- Our macroeconomic narrative for Latin America has not changed materially since last quarter. The recovery from the worst of the pandemic is underway across the major economies in the region, and our GDP forecast adjustments this round mostly reflect unexpected performance in the second quarter.
- The Brazilian economy performed better than we anticipated. Argentina, Colombia, Mexico, and Peru fared worse than we expected. Chile's was broadly in line with what we envisioned. Our new forecasts account for this, and we now see the region contracting a touch more this year, but also a bit faster next year (down 8.5% for 2020 and up 4.5% in 2021).
- Most major Latin American economies will not return to prepandemic levels of GDP until 2022, and some beyond, and the permanent income losses will average about 6% of GDP--among the highest in emerging markets due to severe damage to labor and investment dynamics.
- We expect the post-COVID-19 Latin American countries to face the same structural economic challenges as before the pandemic, especially regarding weak investment and low productivity. This means the region will likely converge to its traditionally low GDP growth rates as it reaches its post-pandemic "new normal."

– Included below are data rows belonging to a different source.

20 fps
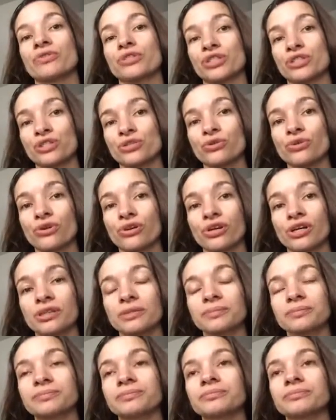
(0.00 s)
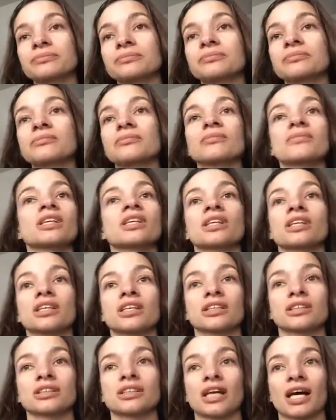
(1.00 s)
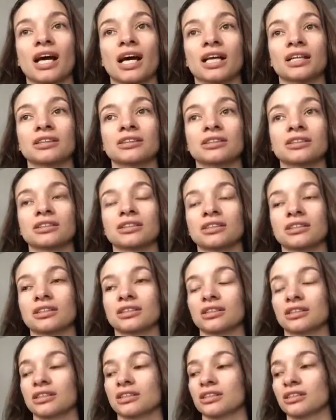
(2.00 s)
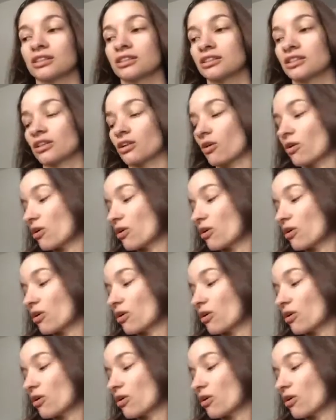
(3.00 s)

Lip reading: for sure that the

Our macroeconomic narrative for Latin America has not changed materially since last quarter. The recovery from the worst of the COVID-19 pandemic is underway across the major economies in the region, albeit at different speeds, largely influenced by the extent and status of lockdowns, as well as by the magnitude and effectiveness of government stimulus. Our GDP forecast adjustments this time mostly reflect different performance than we expected in the second quarter. Latin America's aggregate second-quarter GDP contracted 45% quarter-over-quarter (q/q) in annualized terms--slightly worse than we expected and 4.5x more severe than during the height of the global financial recession. This means we now see the region contracting 8.5% this year and expanding 4.5% in 2021 versus down 7.7% and up 3.9%, respectively, in our previous quarterly update. An important downside risk to growth across the region will be the potential for bouts of social instability with implications to investment due to the outsized impact of the pandemic downturn on lower-income households in an already polarized political environment in most Latin American countries.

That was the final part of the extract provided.